• Problem requirements
Because the pictures are not wanted, reproduce the rest of the records below exactly as they stand.

• Stored data entries
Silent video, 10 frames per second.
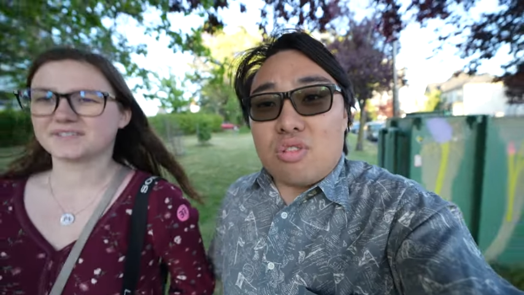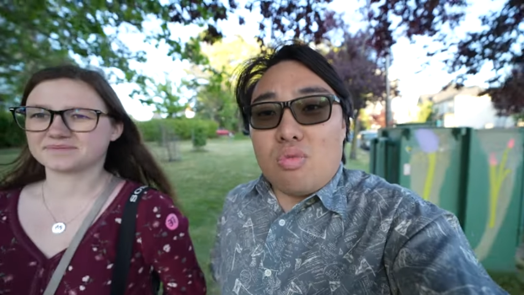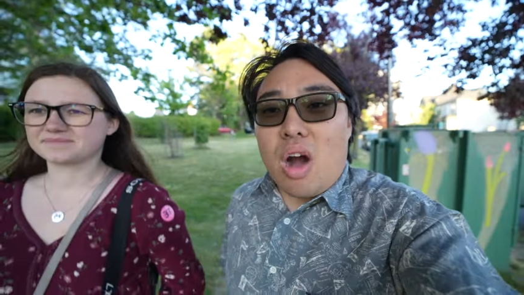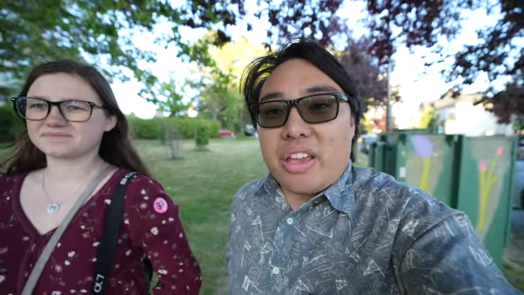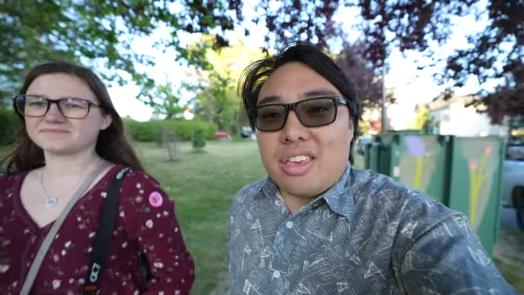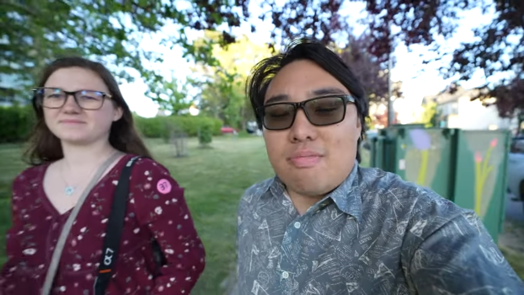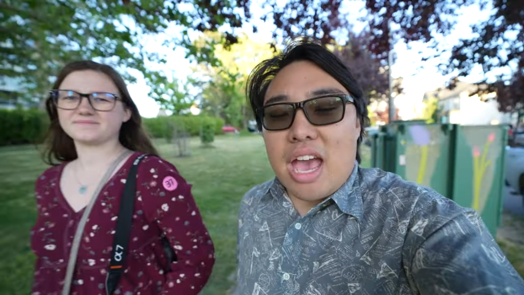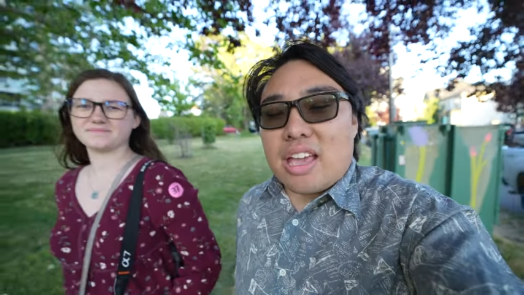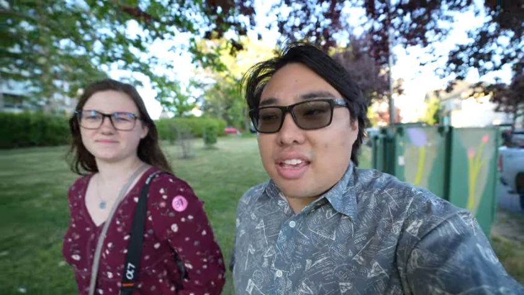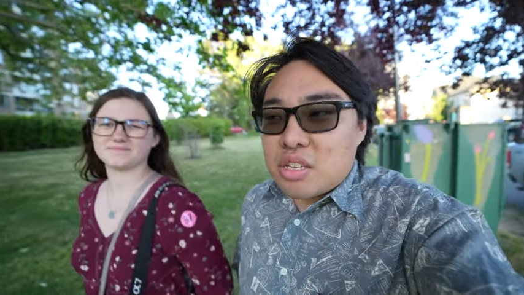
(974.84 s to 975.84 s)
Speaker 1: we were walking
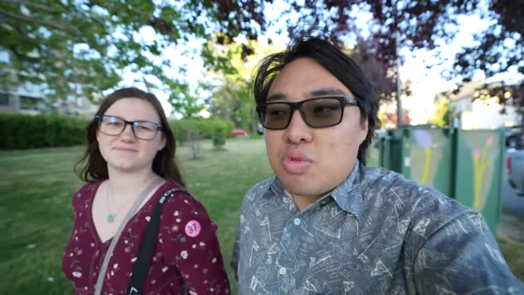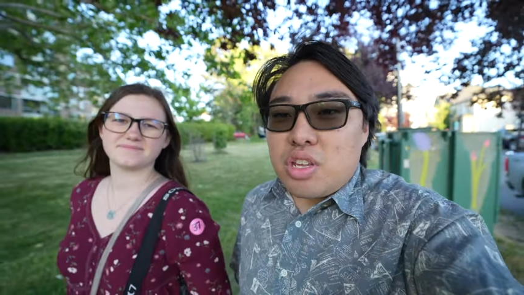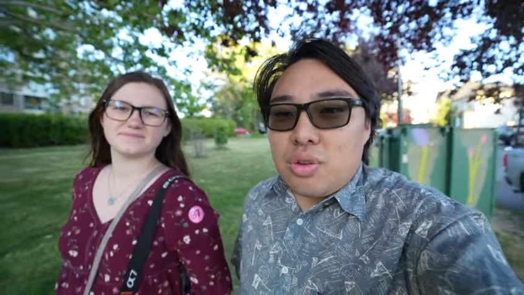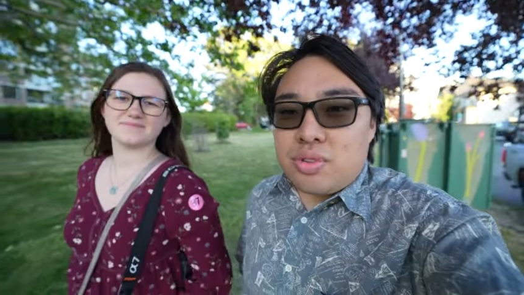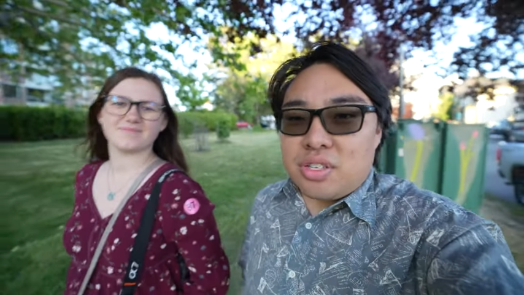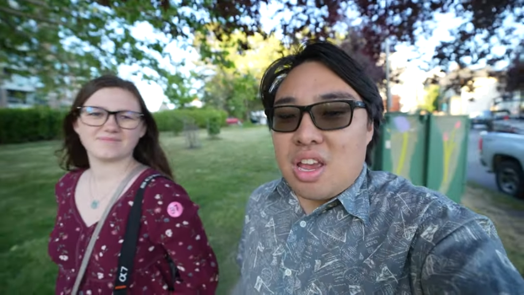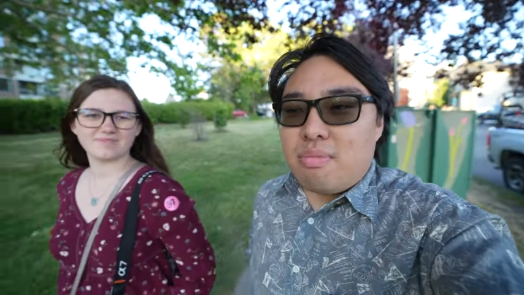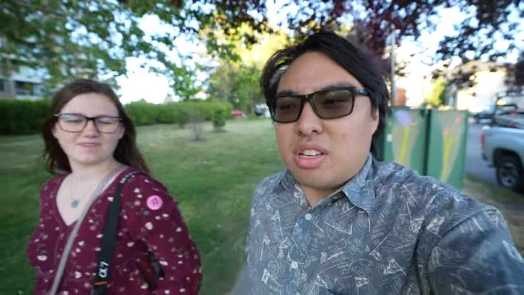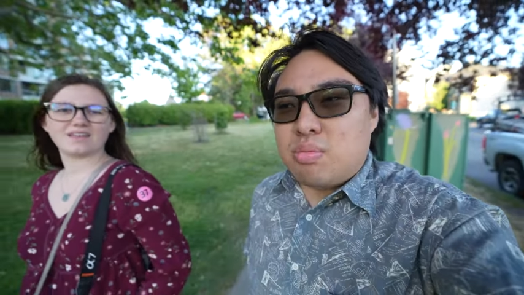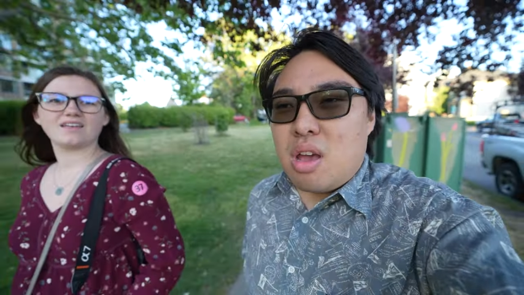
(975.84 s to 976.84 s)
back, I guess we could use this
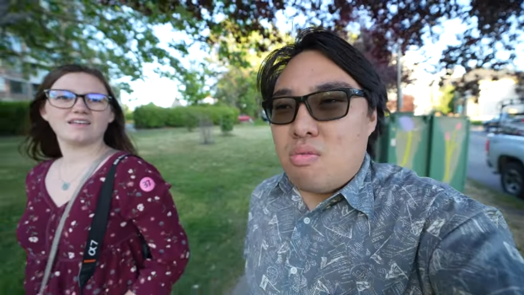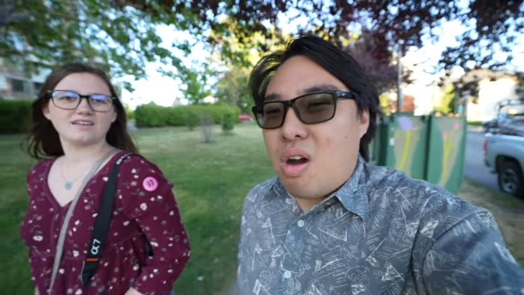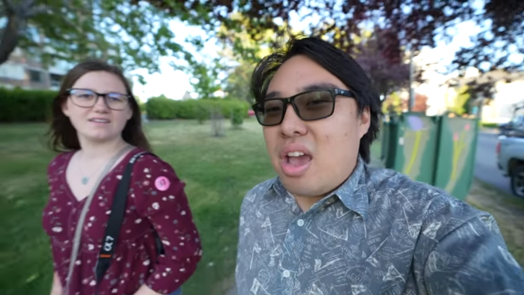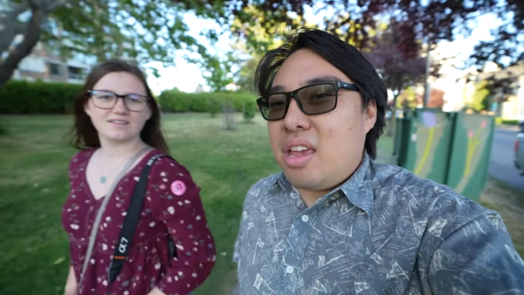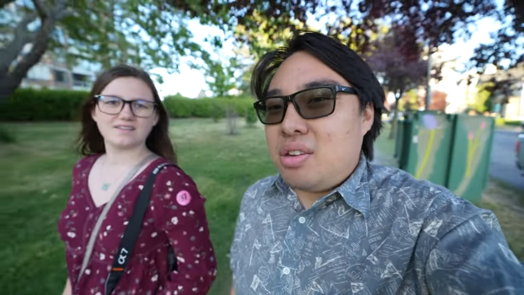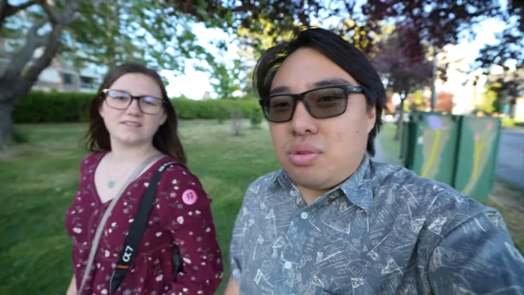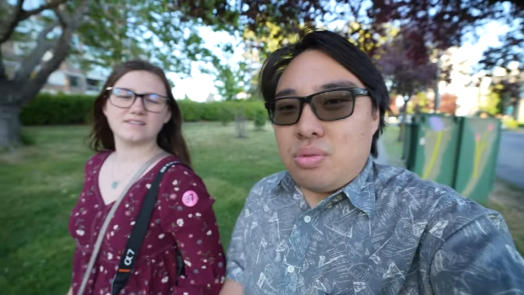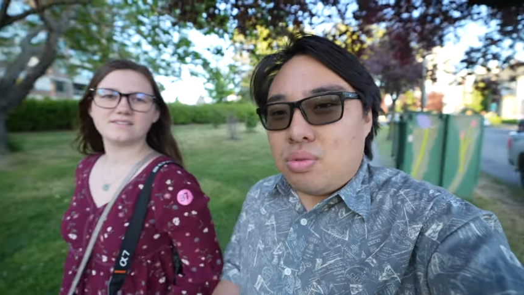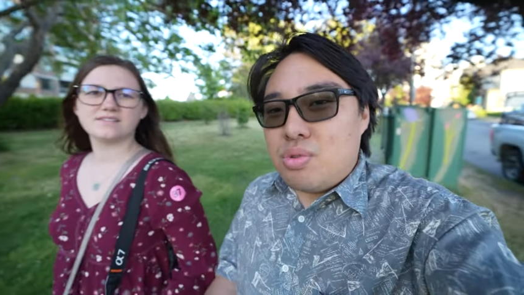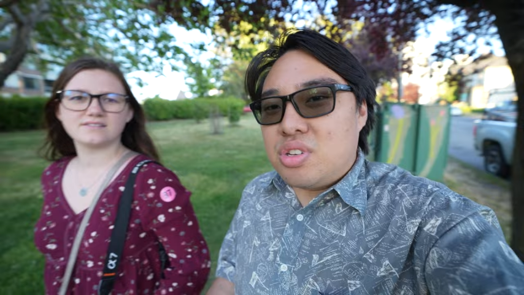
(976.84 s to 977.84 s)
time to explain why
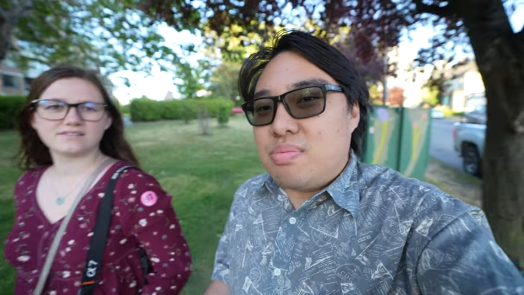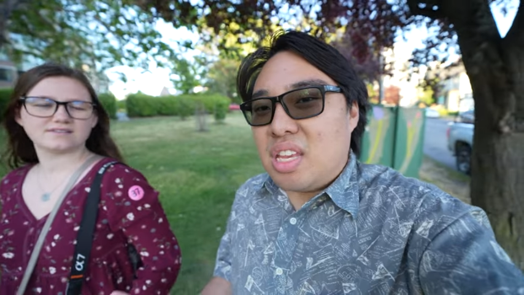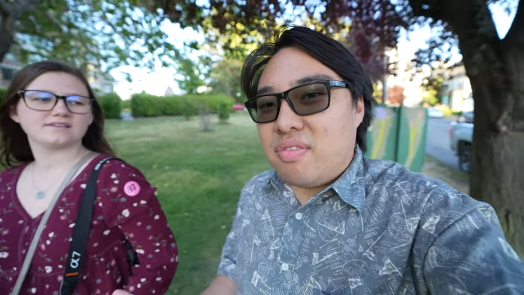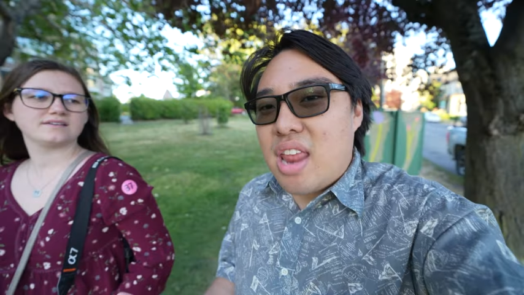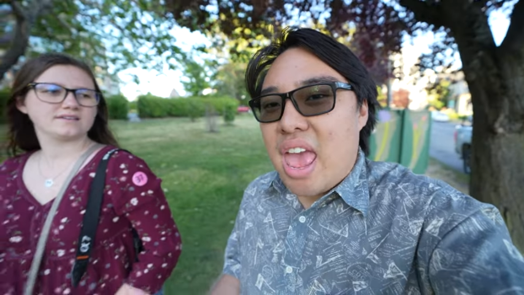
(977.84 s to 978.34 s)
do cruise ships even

• Result of the exercise
Silent video, 10 frames per second.
(974.84 s to 975.84 s)
Speaker 1: we were walking
(975.84 s to 976.84 s)
back, I guess we could use this
(976.84 s to 977.84 s)
time to explain why
(977.84 s to 978.34 s)
do cruise ships even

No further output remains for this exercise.